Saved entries
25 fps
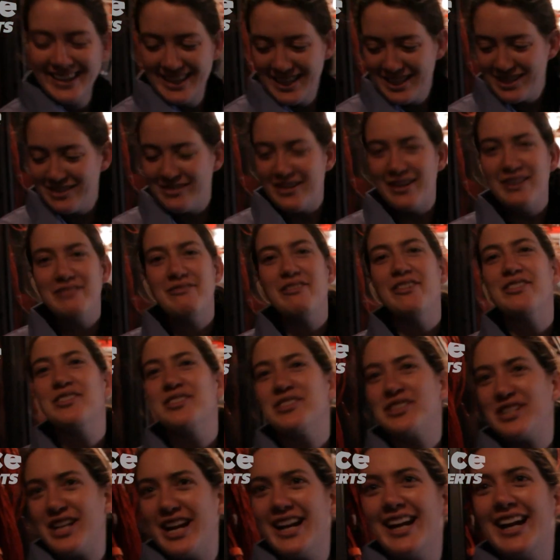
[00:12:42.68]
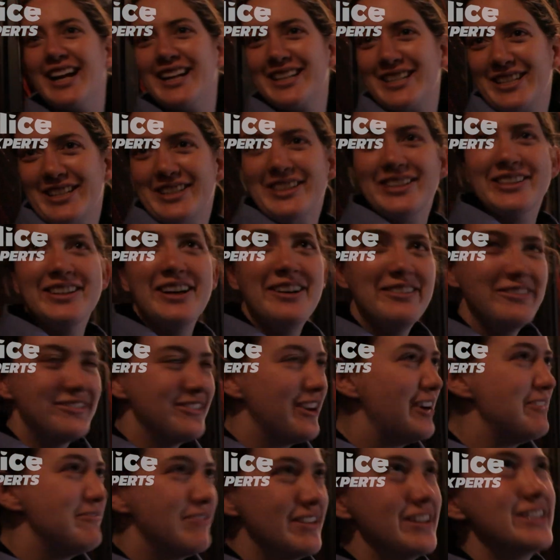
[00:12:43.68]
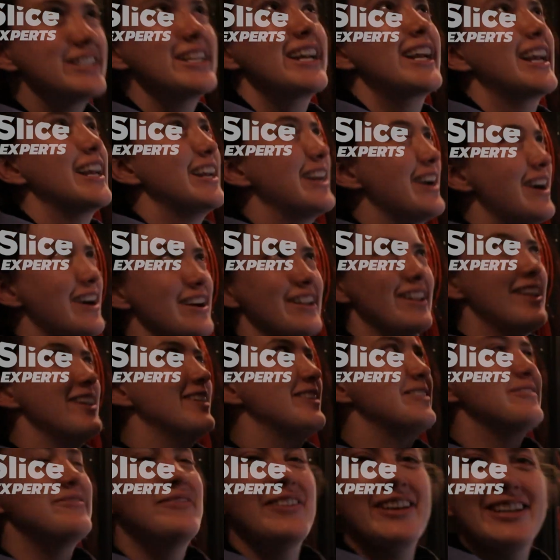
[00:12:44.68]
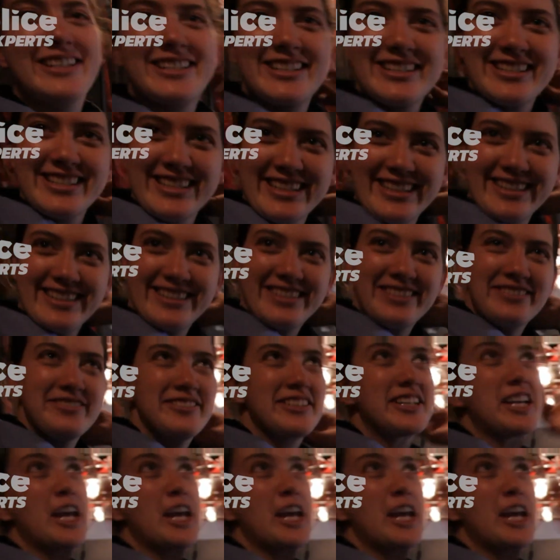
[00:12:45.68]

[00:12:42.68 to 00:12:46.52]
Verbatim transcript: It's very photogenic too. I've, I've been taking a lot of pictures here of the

Task description - Output the records above exactly, omitting the pictures.

Final answer -
25 fps
[00:12:42.68]
[00:12:43.68]
[00:12:44.68]
[00:12:45.68]

[00:12:42.68 to 00:12:46.52]
Verbatim transcript: It's very photogenic too. I've, I've been taking a lot of pictures here of the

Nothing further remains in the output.